Se neste 2024, quando se completam 60 anos do golpe militar de 1964, o Ministério do Direitos Humanos (MDH) foi proibido pelo presidente Luiz Inácio Lula da Silva (PT) de promover eventos para lembrar a data (assim como todos os órgãos do governo), um ano atrás foi diferente.
Em 2023, sem a proibição, a pasta liderada por Silvio Almeida lançou, às vésperas do aniversário do golpe, a campanha “Semana do Nunca Mais Memória Restaurada, Democracia Viva” com ações para repudiar ditaduras.
O MDH inclusive lançou um selo alusivo à iniciativa.
Em um vídeo, um recém-empossado Silvio Almeida se referiu à ditadura militar 1964-1985 como “essa página nefasta de nossas histórias [que] não deve ser esquecida para que nunca mais se repita”. “O Brasil ainda possui dificuldades no campo sociopolítico para ultrapassar essa página drástica de nossas vidas, que, vez por outra, parece querer ameaçar nossas liberdades.”
Ele e Nilmário Miranda, chefe da Assessoria Especial de Defesa da Democracia e História e da Verdade do ministério, participaram de atos organizados pela sociedade civil para rememorar a data.
Num discurso ao final da Caminhada do Silêncio, em São Paulo, o ministro afirmou que é possível traçar uma linha contínua entre os colonialismos, o nazifascismo e as ditaduras da América Latina.
“As técnicas de tortura, de sevícias, de violência têm uma ligação direta que faz com que escravidão, nazifascismo e ditaduras militares sejam parte do mesmo evento”, afirmou Almeida.

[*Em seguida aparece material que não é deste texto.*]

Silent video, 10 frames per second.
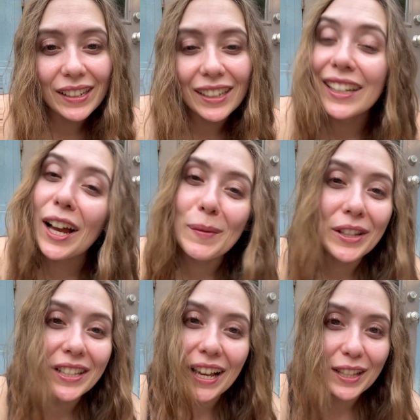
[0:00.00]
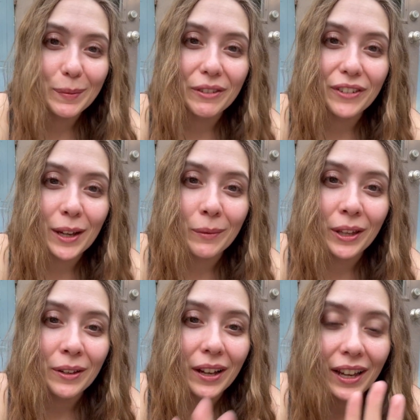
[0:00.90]
yeah, I mean, this has to be
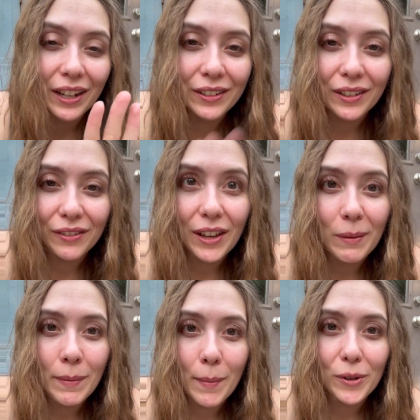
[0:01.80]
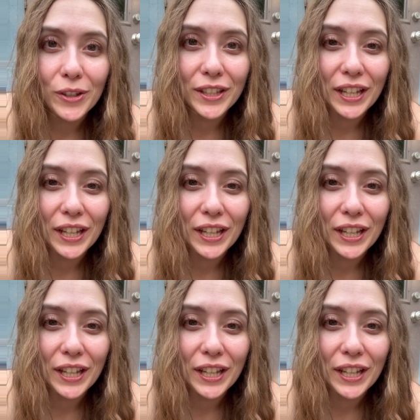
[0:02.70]
family. I had a family member just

Citando o pensador alemão Walter Benjamin (1892-1940) em uma das “Teses sobre o Conceito de História” (a sexta), disse o ministro: “O passado tem que ser parte de um processo de construção, para que nós nos lembremos da urgência do passado, dos perigos que o passado encerra, para que possamos de alguma forma fazer com que as reminiscências nos liguem a propósitos de esperança e de construção de um novo mundo”.

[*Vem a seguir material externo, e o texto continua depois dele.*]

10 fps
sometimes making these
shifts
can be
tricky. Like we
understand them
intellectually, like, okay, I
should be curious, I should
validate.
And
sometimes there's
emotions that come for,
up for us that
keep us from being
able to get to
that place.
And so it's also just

E completou: “Se os nossos inimigos vencerem, nem os mortos estarão a salvo”.
São ideias que se chocam de frente com o que defendeu Lula recentemente, ao dizer que a ditadura “faz parte da história”.
“Não vou ficar remoendo e eu vou tentar tocar esse país para frente”, afirmou o presidente, que desde então tem sido criticado por entidades de direitos humanos, familiares de mortos e desaparecidos políticos e até integrantes do governo, como a presidente da Comissão de Anistia, Enéa de Stutz e Almeida o colegiado é subordinado ao MDH.
Neste ano, o veto imposto por Lula obrigou o ministério a cancelar um ato já programado.
Ainda no discurso após a Caminhada do Silêncio, Silvio Almeida mencionou a violência urbana e mortes na periferia como uma das heranças da ditadura. Disse que seu objetivo era fazer com que direitos humanos passem a ser uma política de Estado, não uma política de governo.
E arrematou: “Os quatro anos que nos antecederam são resultado de um país que não consegue lidar com os seus traumas. Nós precisamos lidar com esse trauma, precisamos falar disso o tempo todo e construir políticas para que isso seja lembrado, para que a verdade apareça e que possamos fazer justiça em relação aos nossos mortos”.